Thanks. Wow. I had no idea. But this kind of makes Firefox seem like the bad guy. Unless is Firefox forced by the site's server to make the request?

And so the privacy is breached when Firefox sends the request. But how does the site get a cookie? So uBlock Origin blocks Firefox's request, so no IP address or browser footprint will be sent to quantserve. (And somehow the cookie is not passed.)

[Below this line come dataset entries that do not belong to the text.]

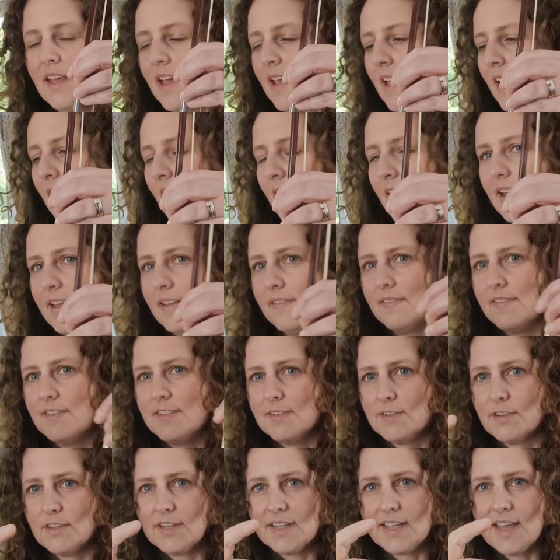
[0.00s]
and you've got
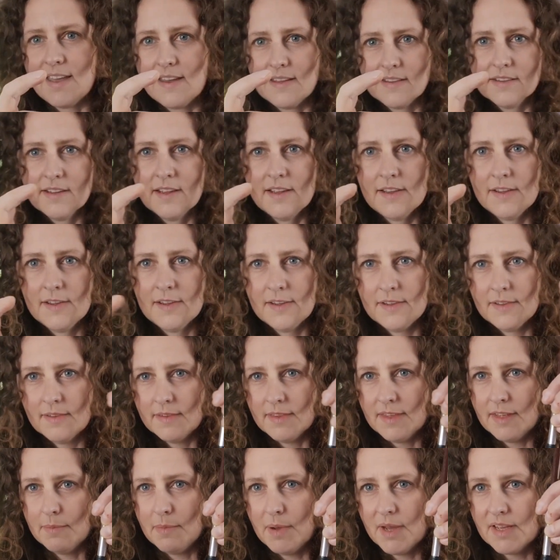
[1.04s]
to get the
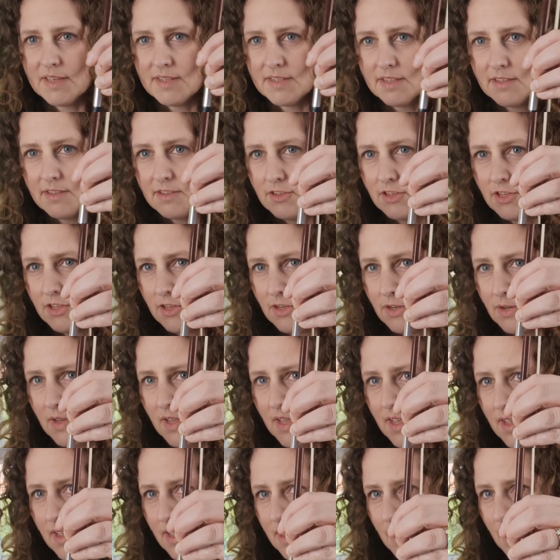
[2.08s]
person to
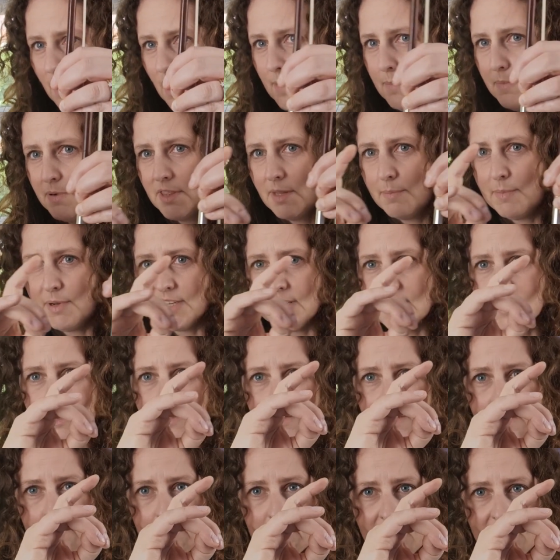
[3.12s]
open the bunny's
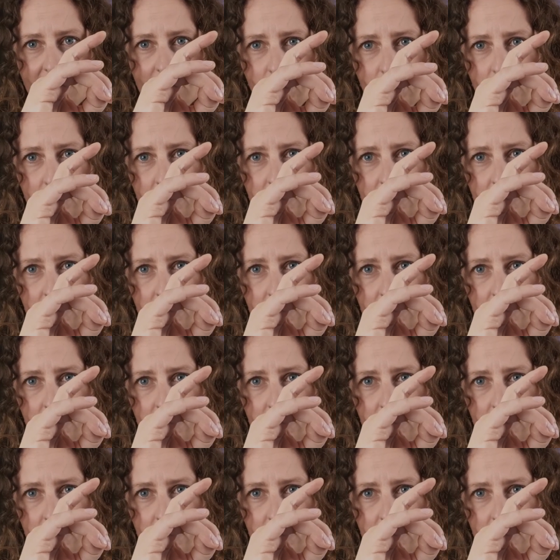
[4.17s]
mouth,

Wow, that's pretty sinister.

Hey, should they 'automatic updates' on the uBlock be set to "default" or "on"? (see screenshot)

Thanks for all the great information!

Well, that is just the nature of the stateless client server model of the internet.

When you click a "page" your browser sends a request to the server at that address. The request includes several pieces of information including the browser identity, IP address, request method, referrer, etc., which together tell the server how to respond.

The server then returns whatever data it has been designed to return for that specific request...

If the returned data is an HTML document, then the browser knows to read through it and identify all separate resources defined in the HTML, images, scripts, stylesheets, more HTML, etc... It must then make a separate HTTP request for each of those before the page can be fully rendered...

With each request and response, the server "can" also include one or more cookies as part of its response. The browser will store the cookie and automatically send it along with any future requests to that server - with every single request for images, scripts, etc., etc...

So the tracking and data mining goons include all manner of things such as scripts, fonts, stylesheets, invisible images, anything that will result in a request and/or pass a cookie, that meets their ends...

That is how the web works, and it works exceedingly well for information interchange between intelligent beings who respect each other. The only sinister part is all the humans who have no respect for others and exploit that mechanism and the various parts such as your browser, in ways that serve their interests at your expense. "They" do not come with an off switch...

...maybe to put it more simply:
you load a web page - you request that web page from a particular domain (let's say linuxquestions.org).
this contains html code that ultimately renders your page.
inside that code can be requests to other resources - some on the same domain (linuxquestions.org), some on another (e.g. cloudflare.com).
the latter ones are the ones that are often suspicious (*) and merit a second look. that is where adblock (or µblock) comes in: it decides (based on a simple list of domains) whether it wants to block this request.
in other words: it assumes that all requests to, say, ads.google.com, are unwanted.

(*) this does not necessarily mean that all code from the same domain is harmless.
html code as such is very limited, but with e.g. the extremely common javascript it is possible to glean much more info from the client.

Thanks astrogeek.

I'm understanding it better.

Questions:

1) Can uBlock Origen block the very first request from Firefox? (The first time I go to a site.)
2) Why would the tracking and data mining goons send multiple things (the stylesheets, images, etc.) when all they really need to track is one cookie?
3) So clearing my browser of cookies is good, but uBlock Origen is better because it doesn't let the cookies onto my browser in the first place, right?
4) My question in post 7 about what to choose (the screenshot)

Thanks ondoho. So it's those subdomains to be really careful of. That's where if you've got NoScript you get a chance to investigate the subdomain before you allow it. Then if you goof up and allow a nasty subdomain, uBlock will block the request anyway, right?

no.
a subdomain is something else (*). what i was talking about are other domains.
apart from that, you are just jumbling things around atm.
i suggest you give it a while to settle, reduce your number of addons to a reasonable amount, and read some wikipedia articles or whatever online documentation you prefer.

(*) if e.g. linuxquestions.org is the domain, something like vip.linuxquestions.org would be a subdomain.

Thanks ondoho. You know, I actually meant other domains. But yeah, I have been reading about it on Wikipedia and elsewhere. I'm understanding it much better.